In the mid-’90s, during the height of Silicon Valley’s first dot-com boom, German software engineer and entrepreneur Stephan Schambach invented the obscure concept of “online shopping carts” and built the first e-commerce software, called “Intershop Online.” Today, it is the backbone of all shopping websites.
While online shopping was already changing the entire economy, the coronavirus pandemic, which forced nearly all physical retailers to close up shop for months, put the transition into hyperdrive. During the three-month nationwide quarantine, countless mom-and-pop stores were wiped out of existence; large retail chains were forced to downsize and permanently close stores; and several already struggling brands plummeted right into bankruptcy thanks to the last straw that was COVID-19.
As a result, e-commerce has become a primary economic driver as retailers across spectrums count on it to keep business flowing during the ongoing pandemic—and probably for the foreseeable future.
In a recent interview with Observer, Schambach, who now runs a retail-focused software provider called NewStore, shares his thoughts on the challenges and opportunities facing retailers and how shopping will feel different for consumers in a post-coronavirus world.
Most American retailers aren’t prepared for a post-coronavirus world.
Like what we’ve heard from other industry experts, the pandemic is going to accelerate innovation for the retail sector exponentially. “The retail environment we’re experiencing now will accelerate the trend to run stores as part of an integrated digital strategy,” Schambach said. “Things that would normally take 10 years to happen will now take place in 10 to 12 months.”
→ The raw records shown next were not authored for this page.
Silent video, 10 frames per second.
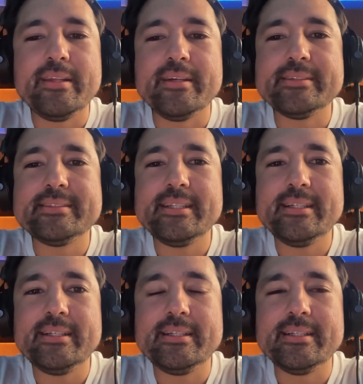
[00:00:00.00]
There's
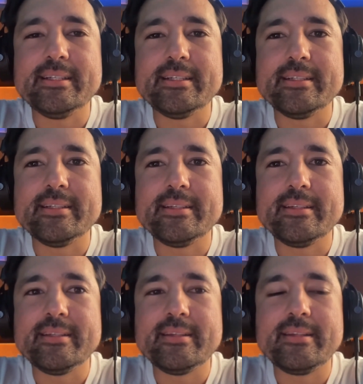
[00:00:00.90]

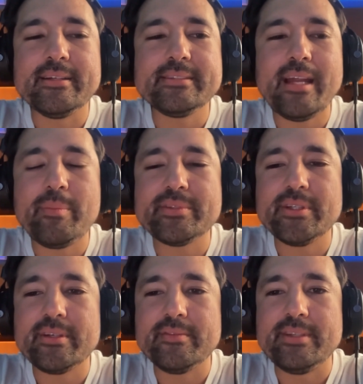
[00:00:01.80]
an
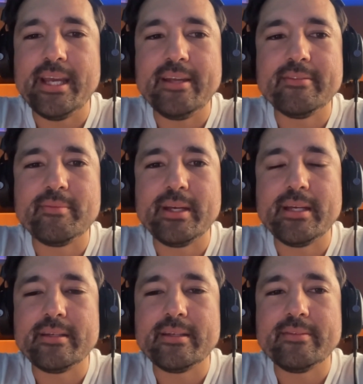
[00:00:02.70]
episode of Dave,
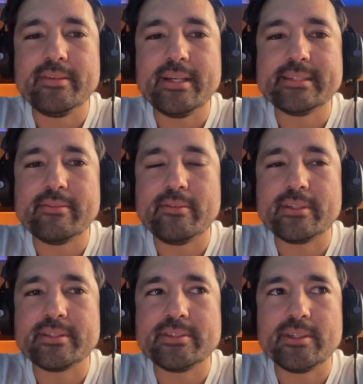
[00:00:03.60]
man. If you guys haven't
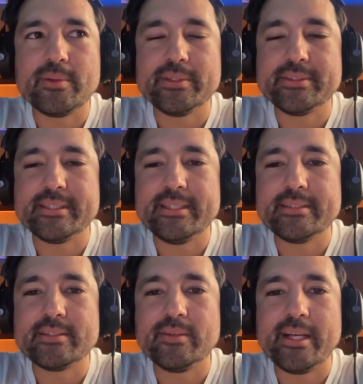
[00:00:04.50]
watched the show, Little Dicky,
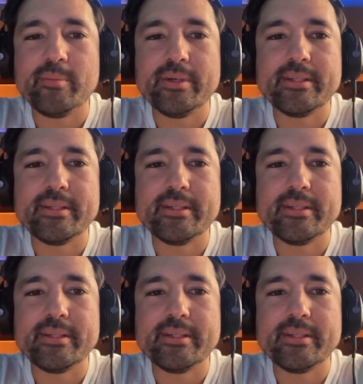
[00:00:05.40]
it's great.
Schambach noted that many well-known specialty retailers in the U.S. operate by a “multichannel model,” rather than an “omnichannel” system. “They have stores and they have a website. But there’s really no connection between these channels. For example, buy-online-pickup-in-store could take several business days,” he explained. “The reason is that it’s technically challenging to make these channels communicate with each other in real-time.”
Currently, most large retailers rely on traditional enterprise software, such as ERP and POS, to manage the supply chain. “Implementing a new solution like these usually cost a couple million dollars and an average of five years to deliver results,” he said. “It’s obviously very expensive, and five years is too long for retailers to wait in the current environment.”
Mid-size retailers will face the most difficult time in overhauling e-commerce system.
“There isn’t a single formula for all brands,” Schambach said of survival plans for retailers after the pandemic.
“If it’s a really small business and family-run, they will figure out how to restart and survive in most cases,” he continued. “Big brands, if they are financially healthy and have a product being sold worldwide, can also get through it. The medium-size brands are really the ones that are going to have the least opportunity to restart without major changes—especially those in the growth stage [meaning unprofitable] with external funding. They have this cost structure that depends on outside funding. Once that stops, they won’t be able to operate.”
Buy-Online-Pickup-In-Store (BOPIS) is only temporary.
Since the coronavirus lockdown, almost every major retailer in the U.S, from Nordstrom and TJ Maxx to Nike and Sophora, has offered expanded BOPIS service in a bid to retain customers who are used to shopping in stores but can no longer do so. And there’s a general consensus among industry experts that this new way of selling and buying things will permanently change retail even after the pandemic passes.
But Schambach begs to differ. “BOPIS is a temporary fix,” he said, before going on to explain that providing this service alone is neither enough to meet customer demand or financially beneficial to a business.
“It’s just not enough; customers expect way more than that,” Schambach said. “You already need a significant digital infrastructure to build a BOPIS system. But what’s really essential to brands is to move from the old multichannel model to a direct-to-consumer model that can flexibly use its inventory between physical stores and online channels.”
There will be fewer stores on the street. And shopping there will feel more like shopping online.
“One thing I’ve heard from retailers a lot lately is that they don’t want to come back [from the pandemic] with the same inventory level,” Schambach said of the future of retail. “They want to keep 30 to 50 percent less inventory in stores. Many brands want fewer stores, too, primarily using them to represent the brand, instead of as sales channel.”
To consumers, that means there will be fewer stores in malls and shopping districts (on top of the effect of permanent store closings due to bankruptcies.) The shopping experience will be different than what we are used to as well, as reopened stores are expected to keep social distancing measures in place for at least a while.
“Shopping in stores will feel a lot more like e-commerce,” Schambach predicted. “You can still see and touch the merchandise, but you might find yourself order from your cellphone more often (because of reduced inventory level) and using e-commerce payment methods, such as PayPal, Google Pay and Apple Pay.”